This work presents an evaluation of six prominent commercial endpoint malware
detectors, a network malware detector, and a file-conviction algorithm from a
cyber technology vendor. The evaluation was administered as the first of the
Artificial Intelligence Applications to Autonomous Cybersecurity (AI ATAC)
prize challenges, funded by / completed in service of the US Navy. The
experiment employed 100K files (50/50% benign/malicious) with a stratified
distribution of file types, including ~1K zero-day program executables
(increasing experiment size two orders of magnitude over previous work). We
present an evaluation process of delivering a file to a fresh virtual machine
donning the detection technology, waiting 90s to allow static detection, then
executing the file and waiting another period for dynamic detection; this
allows greater fidelity in the observational data than previous experiments, in
particular, resource and time-to-detection statistics.
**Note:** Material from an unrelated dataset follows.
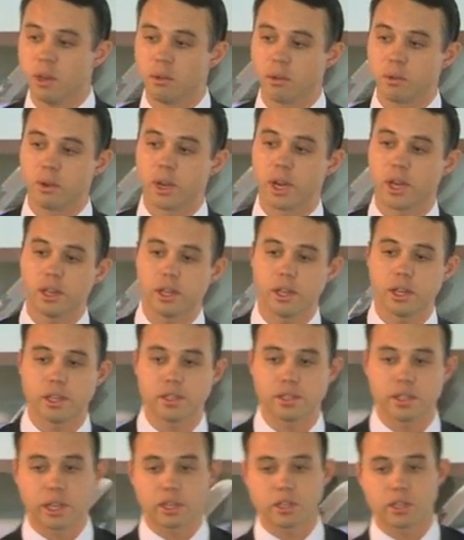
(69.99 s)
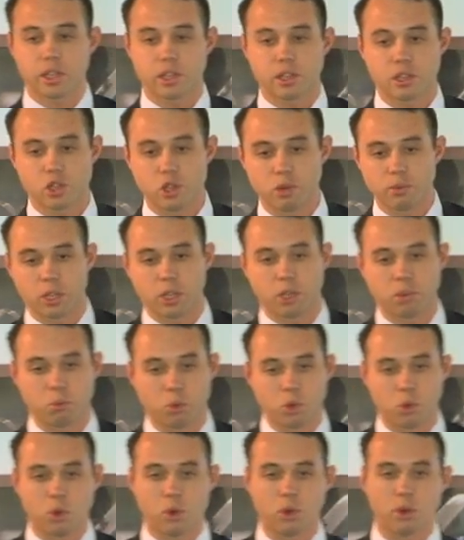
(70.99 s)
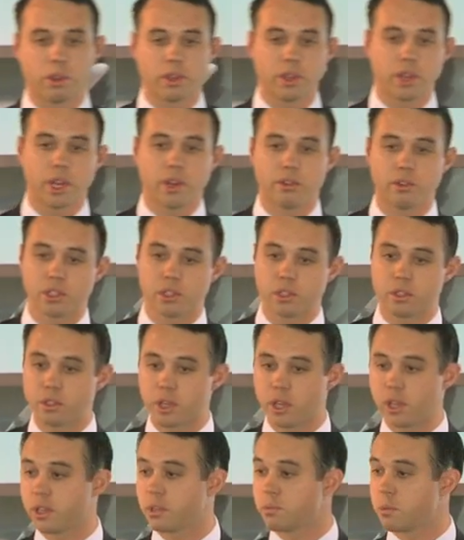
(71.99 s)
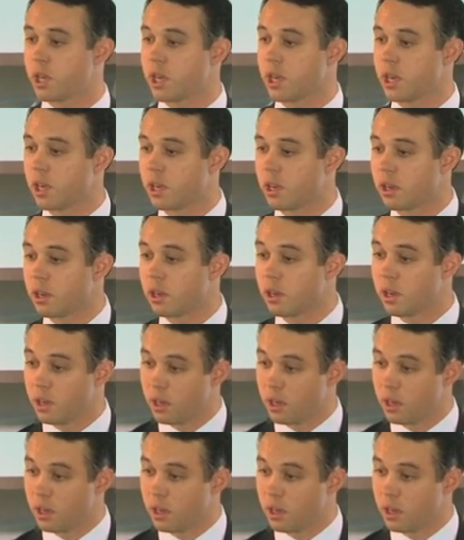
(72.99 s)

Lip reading: The reality is they actually consume a lot more than the average Australian that's been here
To execute all 800K
trials (100K files × 8 tools), a software framework is designed to
choreographed the experiment into a completely automated, time-synced, and
reproducible workflow with substantial parallelization. A cost-benefit model
was configured to integrate the tools' recall, precision, time to detection,
and resource requirements into a single comparable quantity by simulating costs
of use. This provides a ranking methodology for cyber competitions and a lens
through which to reason about the varied statistical viewpoints of the results.
These statistical and cost-model results provide insights on state of
commercial malware detection